WORK INSTRUCTIONS:
All records are to be reproduced verbatim, with images omitted.

....................

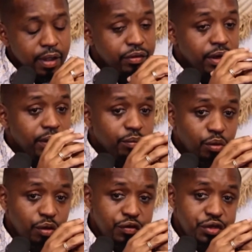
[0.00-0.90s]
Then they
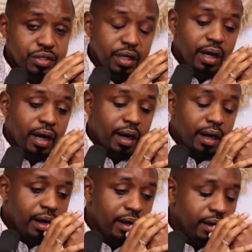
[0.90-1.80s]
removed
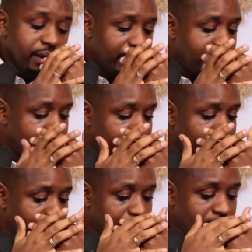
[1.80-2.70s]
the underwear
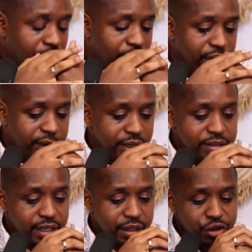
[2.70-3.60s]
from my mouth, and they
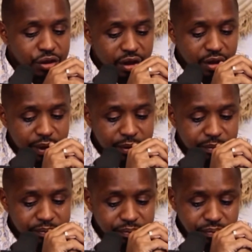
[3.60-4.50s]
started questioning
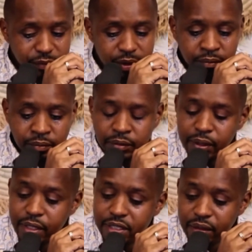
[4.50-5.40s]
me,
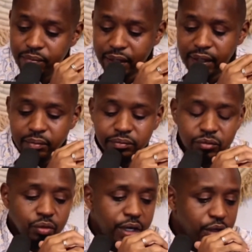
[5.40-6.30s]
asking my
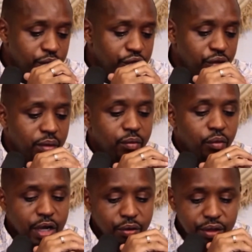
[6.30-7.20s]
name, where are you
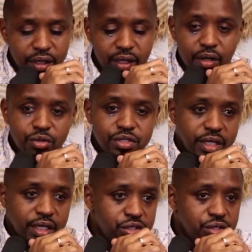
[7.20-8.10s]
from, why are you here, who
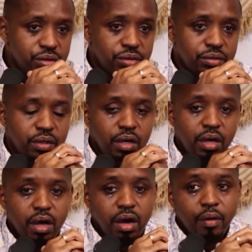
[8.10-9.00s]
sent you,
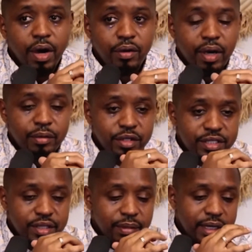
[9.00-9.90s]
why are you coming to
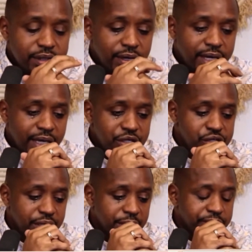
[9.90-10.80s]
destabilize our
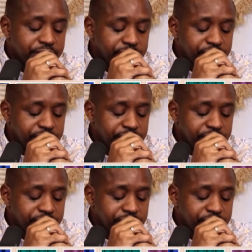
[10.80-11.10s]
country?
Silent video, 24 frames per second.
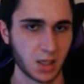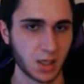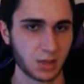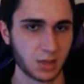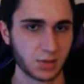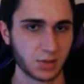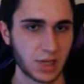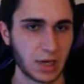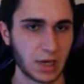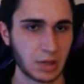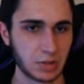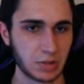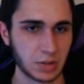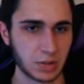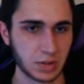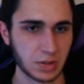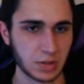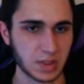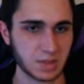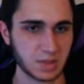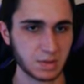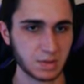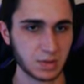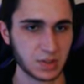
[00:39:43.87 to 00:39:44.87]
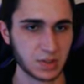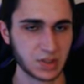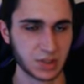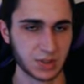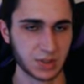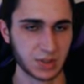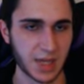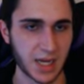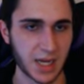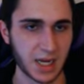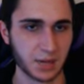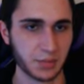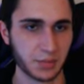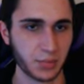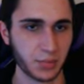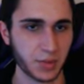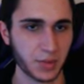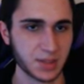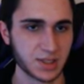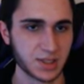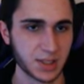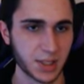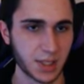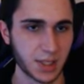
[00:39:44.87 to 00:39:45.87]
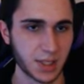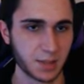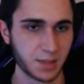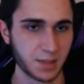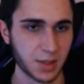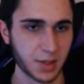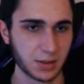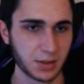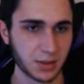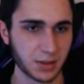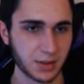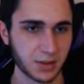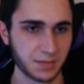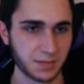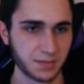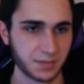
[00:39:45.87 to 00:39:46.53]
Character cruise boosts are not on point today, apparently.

....................

RESPONSE BELOW:
[0.00-0.90s]
Then they
[0.90-1.80s]
removed
[1.80-2.70s]
the underwear
[2.70-3.60s]
from my mouth, and they
[3.60-4.50s]
started questioning
[4.50-5.40s]
me,
[5.40-6.30s]
asking my
[6.30-7.20s]
name, where are you
[7.20-8.10s]
from, why are you here, who
[8.10-9.00s]
sent you,
[9.00-9.90s]
why are you coming to
[9.90-10.80s]
destabilize our
[10.80-11.10s]
country?
Silent video, 24 frames per second.
[00:39:43.87 to 00:39:44.87]
[00:39:44.87 to 00:39:45.87]
[00:39:45.87 to 00:39:46.53]
Character cruise boosts are not on point today, apparently.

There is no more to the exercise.